We have a section in the notebook (yes, we are nerds; yes, we use dividers) devoted to holiday recipes. Among them are the white fruitcake and steamed pudding recipes my grandmother Osborn used. I make them every Christmas, varying only slightly from her instructions. I've also patched together a recipe I use to make the sourdough Christmas-tree bread we have every Christmas morning. A fruit-filled bread shaped like a tree.
The cornbread recipe is basic and quick: white flour, cornmeal, baking powder, salt, sugar, oil, milk. Bake 20-25 min in 425 oven. Simple, simple, simple.
Except when it isn't.
Every now and then I have a mild cornbread disaster (seems a contraction, I know--but it's definitely a disaster, but on the Hindenberg scale? mild). Like yesterday.
I made a double batch, baked in two Pyrex cake pans that I had sprayed with oil until they dripped.
But the cornbread didn't care.
It stuck. Clung to the pans with the reluctance--no, ferocity--of a kid to his mom on the first day of kindergarten.
Finally--temperature soaring near the boiling point--I simply scraped out one pan, knowing that the resultant mess didn't really matter: We were going to use it for the turkey stuffing on Thanksgiving. No biggie.
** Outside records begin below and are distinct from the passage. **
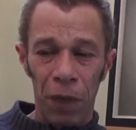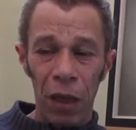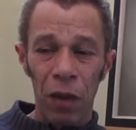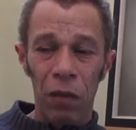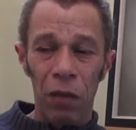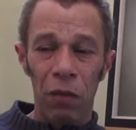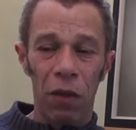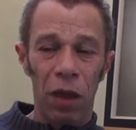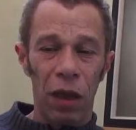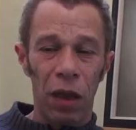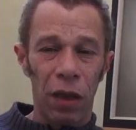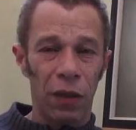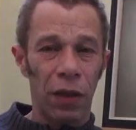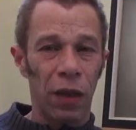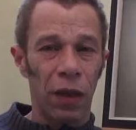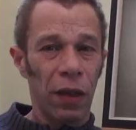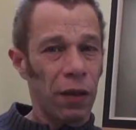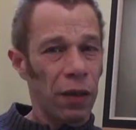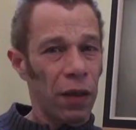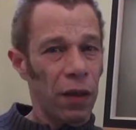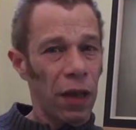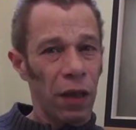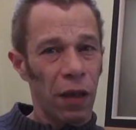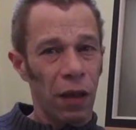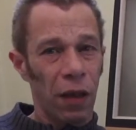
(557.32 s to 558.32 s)
Really, since
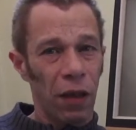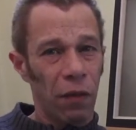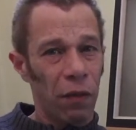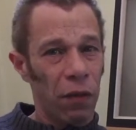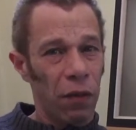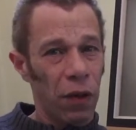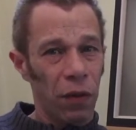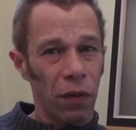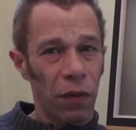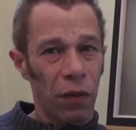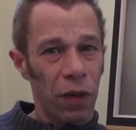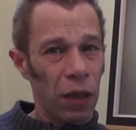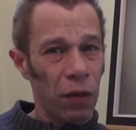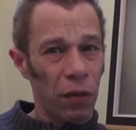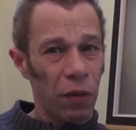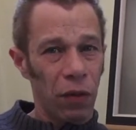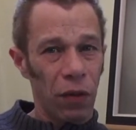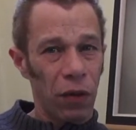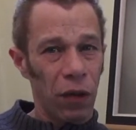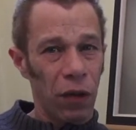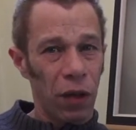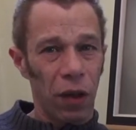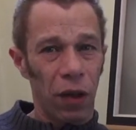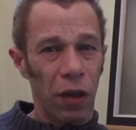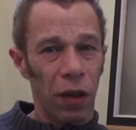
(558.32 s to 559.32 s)
then, I've lived
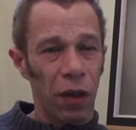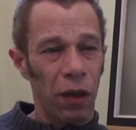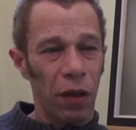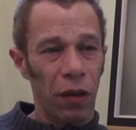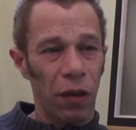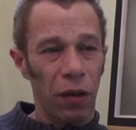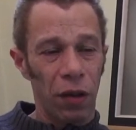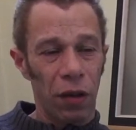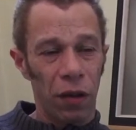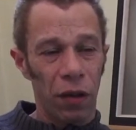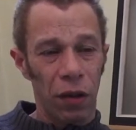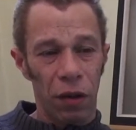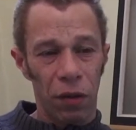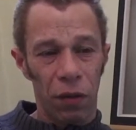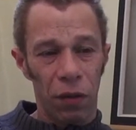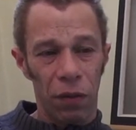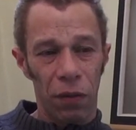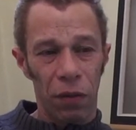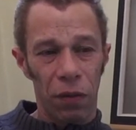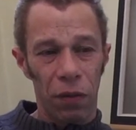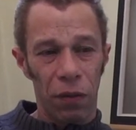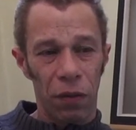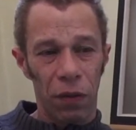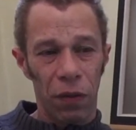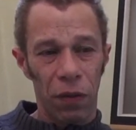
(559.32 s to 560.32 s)
outside
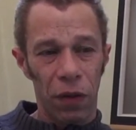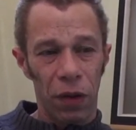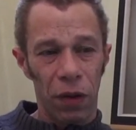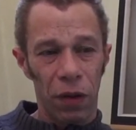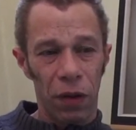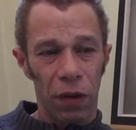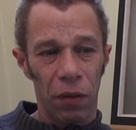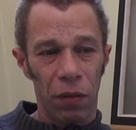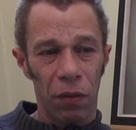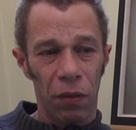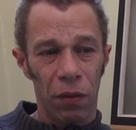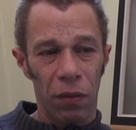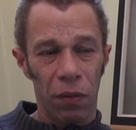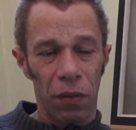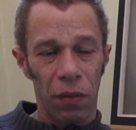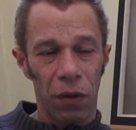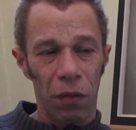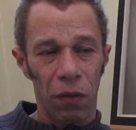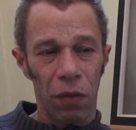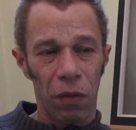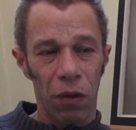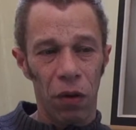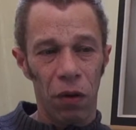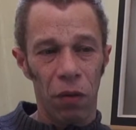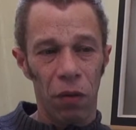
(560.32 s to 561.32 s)
of
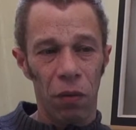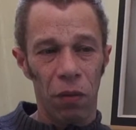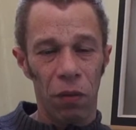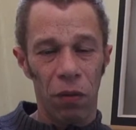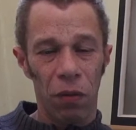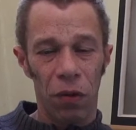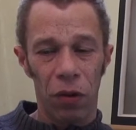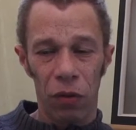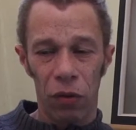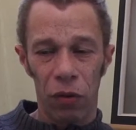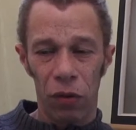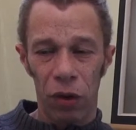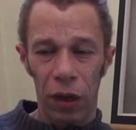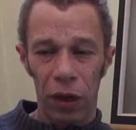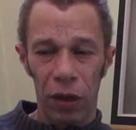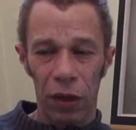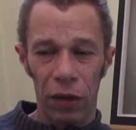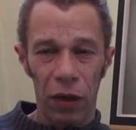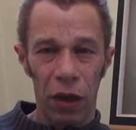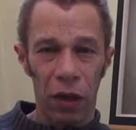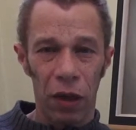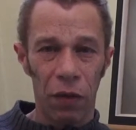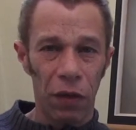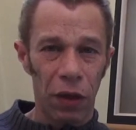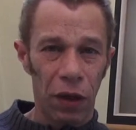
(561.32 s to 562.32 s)
Rome. 2 years
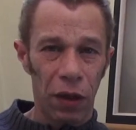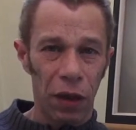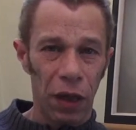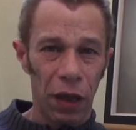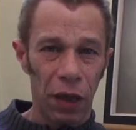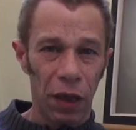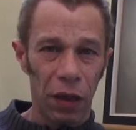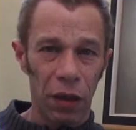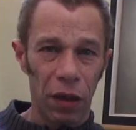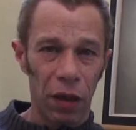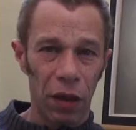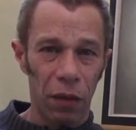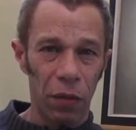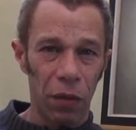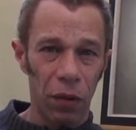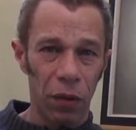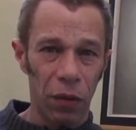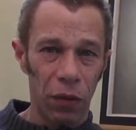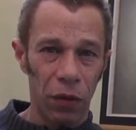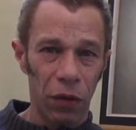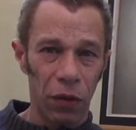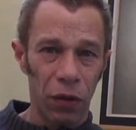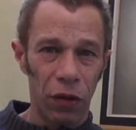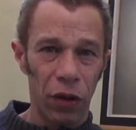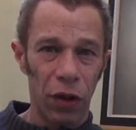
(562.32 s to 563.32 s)
after that, I
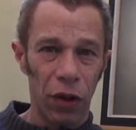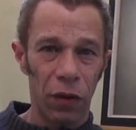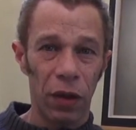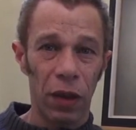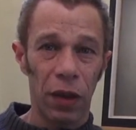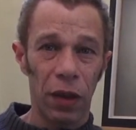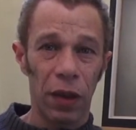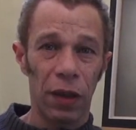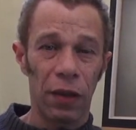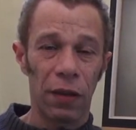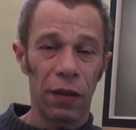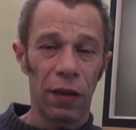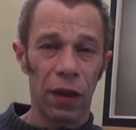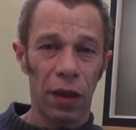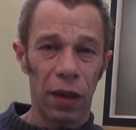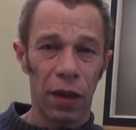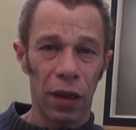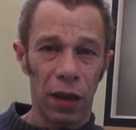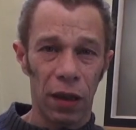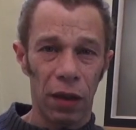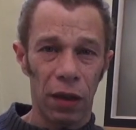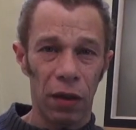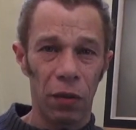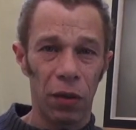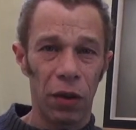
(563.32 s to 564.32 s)
moved to Civita
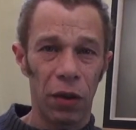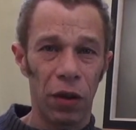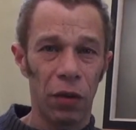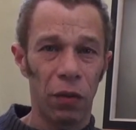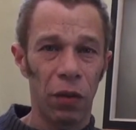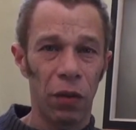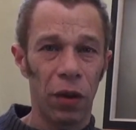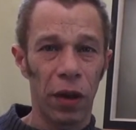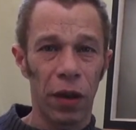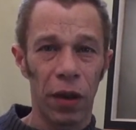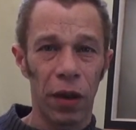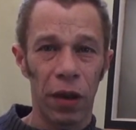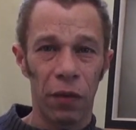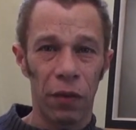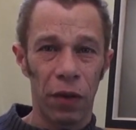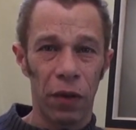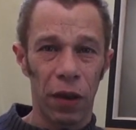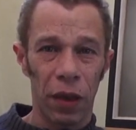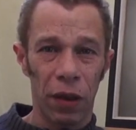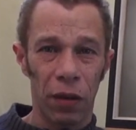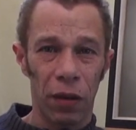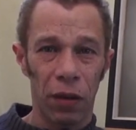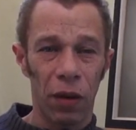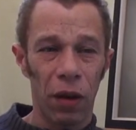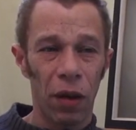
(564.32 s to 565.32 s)
Castellana, which is where I live
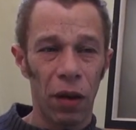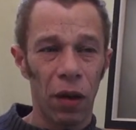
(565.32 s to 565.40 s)
now,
The other one? I sliced it in eighths. Tore out one of the slices (put its ruined self in the other sad bag for stuffing), then was able to use a spatula to remove the others in more or less decent shape. (I tasted some; it was great.)
But I wanted to have some slices to serve on Thanksgiving, too. Slices that looked, you know, unabused. So ... today ... I baked another (single) batch in one of those non-stick metal pans (I still sprayed the hell out of it), and ...
... success! It slipped easily out of the pan, as if it knew, otherwise, that it had a date with the disposer.
Now, the only problem: Keeping our hands offa it until Bird Day.